* What is required
Give back all of the data exactly as written.

Saved entries:
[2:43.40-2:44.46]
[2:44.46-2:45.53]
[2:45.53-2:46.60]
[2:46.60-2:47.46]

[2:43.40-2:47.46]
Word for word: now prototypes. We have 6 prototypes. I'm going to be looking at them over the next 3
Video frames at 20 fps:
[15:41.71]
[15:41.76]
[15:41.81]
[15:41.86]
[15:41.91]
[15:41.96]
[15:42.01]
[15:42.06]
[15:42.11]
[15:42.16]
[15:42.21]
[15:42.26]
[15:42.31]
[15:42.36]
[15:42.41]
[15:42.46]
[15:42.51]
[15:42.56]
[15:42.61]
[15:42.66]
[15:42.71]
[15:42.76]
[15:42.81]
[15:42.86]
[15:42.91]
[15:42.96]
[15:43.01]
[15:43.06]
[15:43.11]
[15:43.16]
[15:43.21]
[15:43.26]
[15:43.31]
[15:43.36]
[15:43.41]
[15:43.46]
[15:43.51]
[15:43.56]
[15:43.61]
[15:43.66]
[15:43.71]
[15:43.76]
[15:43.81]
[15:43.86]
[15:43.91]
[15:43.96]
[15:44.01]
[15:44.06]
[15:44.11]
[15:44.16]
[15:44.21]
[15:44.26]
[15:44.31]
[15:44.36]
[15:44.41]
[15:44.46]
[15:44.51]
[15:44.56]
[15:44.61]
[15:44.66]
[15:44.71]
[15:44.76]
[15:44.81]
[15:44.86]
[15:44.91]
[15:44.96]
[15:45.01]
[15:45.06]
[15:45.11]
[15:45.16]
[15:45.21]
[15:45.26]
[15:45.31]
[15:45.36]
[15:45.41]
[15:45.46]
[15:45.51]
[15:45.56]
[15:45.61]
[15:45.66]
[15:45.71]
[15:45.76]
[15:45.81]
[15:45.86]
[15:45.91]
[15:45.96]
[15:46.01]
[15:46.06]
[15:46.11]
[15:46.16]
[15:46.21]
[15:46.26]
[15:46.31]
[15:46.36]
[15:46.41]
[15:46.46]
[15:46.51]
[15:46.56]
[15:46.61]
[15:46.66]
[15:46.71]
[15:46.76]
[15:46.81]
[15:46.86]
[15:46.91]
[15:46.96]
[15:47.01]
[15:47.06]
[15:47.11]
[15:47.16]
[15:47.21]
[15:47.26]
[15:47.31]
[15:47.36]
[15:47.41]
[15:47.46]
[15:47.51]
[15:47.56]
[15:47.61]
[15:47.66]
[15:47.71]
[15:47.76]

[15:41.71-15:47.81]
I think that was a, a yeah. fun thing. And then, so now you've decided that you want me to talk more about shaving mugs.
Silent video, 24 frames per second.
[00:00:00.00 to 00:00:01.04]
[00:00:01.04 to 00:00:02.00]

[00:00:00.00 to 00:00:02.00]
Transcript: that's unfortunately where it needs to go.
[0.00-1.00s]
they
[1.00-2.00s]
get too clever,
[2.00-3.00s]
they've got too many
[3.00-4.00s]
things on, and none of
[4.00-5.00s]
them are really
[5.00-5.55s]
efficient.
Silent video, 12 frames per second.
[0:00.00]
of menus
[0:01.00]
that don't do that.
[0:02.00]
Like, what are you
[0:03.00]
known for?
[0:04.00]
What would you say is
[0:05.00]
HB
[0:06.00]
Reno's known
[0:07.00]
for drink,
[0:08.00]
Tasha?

* Solution
[2:43.40-2:44.46]
[2:44.46-2:45.53]
[2:45.53-2:46.60]
[2:46.60-2:47.46]

[2:43.40-2:47.46]
Word for word: now prototypes. We have 6 prototypes. I'm going to be looking at them over the next 3
Video frames at 20 fps:
[15:41.71]
[15:41.76]
[15:41.81]
[15:41.86]
[15:41.91]
[15:41.96]
[15:42.01]
[15:42.06]
[15:42.11]
[15:42.16]
[15:42.21]
[15:42.26]
[15:42.31]
[15:42.36]
[15:42.41]
[15:42.46]
[15:42.51]
[15:42.56]
[15:42.61]
[15:42.66]
[15:42.71]
[15:42.76]
[15:42.81]
[15:42.86]
[15:42.91]
[15:42.96]
[15:43.01]
[15:43.06]
[15:43.11]
[15:43.16]
[15:43.21]
[15:43.26]
[15:43.31]
[15:43.36]
[15:43.41]
[15:43.46]
[15:43.51]
[15:43.56]
[15:43.61]
[15:43.66]
[15:43.71]
[15:43.76]
[15:43.81]
[15:43.86]
[15:43.91]
[15:43.96]
[15:44.01]
[15:44.06]
[15:44.11]
[15:44.16]
[15:44.21]
[15:44.26]
[15:44.31]
[15:44.36]
[15:44.41]
[15:44.46]
[15:44.51]
[15:44.56]
[15:44.61]
[15:44.66]
[15:44.71]
[15:44.76]
[15:44.81]
[15:44.86]
[15:44.91]
[15:44.96]
[15:45.01]
[15:45.06]
[15:45.11]
[15:45.16]
[15:45.21]
[15:45.26]
[15:45.31]
[15:45.36]
[15:45.41]
[15:45.46]
[15:45.51]
[15:45.56]
[15:45.61]
[15:45.66]
[15:45.71]
[15:45.76]
[15:45.81]
[15:45.86]
[15:45.91]
[15:45.96]
[15:46.01]
[15:46.06]
[15:46.11]
[15:46.16]
[15:46.21]
[15:46.26]
[15:46.31]
[15:46.36]
[15:46.41]
[15:46.46]
[15:46.51]
[15:46.56]
[15:46.61]
[15:46.66]
[15:46.71]
[15:46.76]
[15:46.81]
[15:46.86]
[15:46.91]
[15:46.96]
[15:47.01]
[15:47.06]
[15:47.11]
[15:47.16]
[15:47.21]
[15:47.26]
[15:47.31]
[15:47.36]
[15:47.41]
[15:47.46]
[15:47.51]
[15:47.56]
[15:47.61]
[15:47.66]
[15:47.71]
[15:47.76]

[15:41.71-15:47.81]
I think that was a, a yeah. fun thing. And then, so now you've decided that you want me to talk more about shaving mugs.
Silent video, 24 frames per second.
[00:00:00.00 to 00:00:01.04]
[00:00:01.04 to 00:00:02.00]

[00:00:00.00 to 00:00:02.00]
Transcript: that's unfortunately where it needs to go.
[0.00-1.00s]
they
[1.00-2.00s]
get too clever,
[2.00-3.00s]
they've got too many
[3.00-4.00s]
things on, and none of
[4.00-5.00s]
them are really
[5.00-5.55s]
efficient.
Silent video, 12 frames per second.
[0:00.00]
of menus
[0:01.00]
that don't do that.
[0:02.00]
Like, what are you
[0:03.00]
known for?
[0:04.00]
What would you say is
[0:05.00]
HB
[0:06.00]
Reno's known
[0:07.00]
for drink,
[0:08.00]
Tasha?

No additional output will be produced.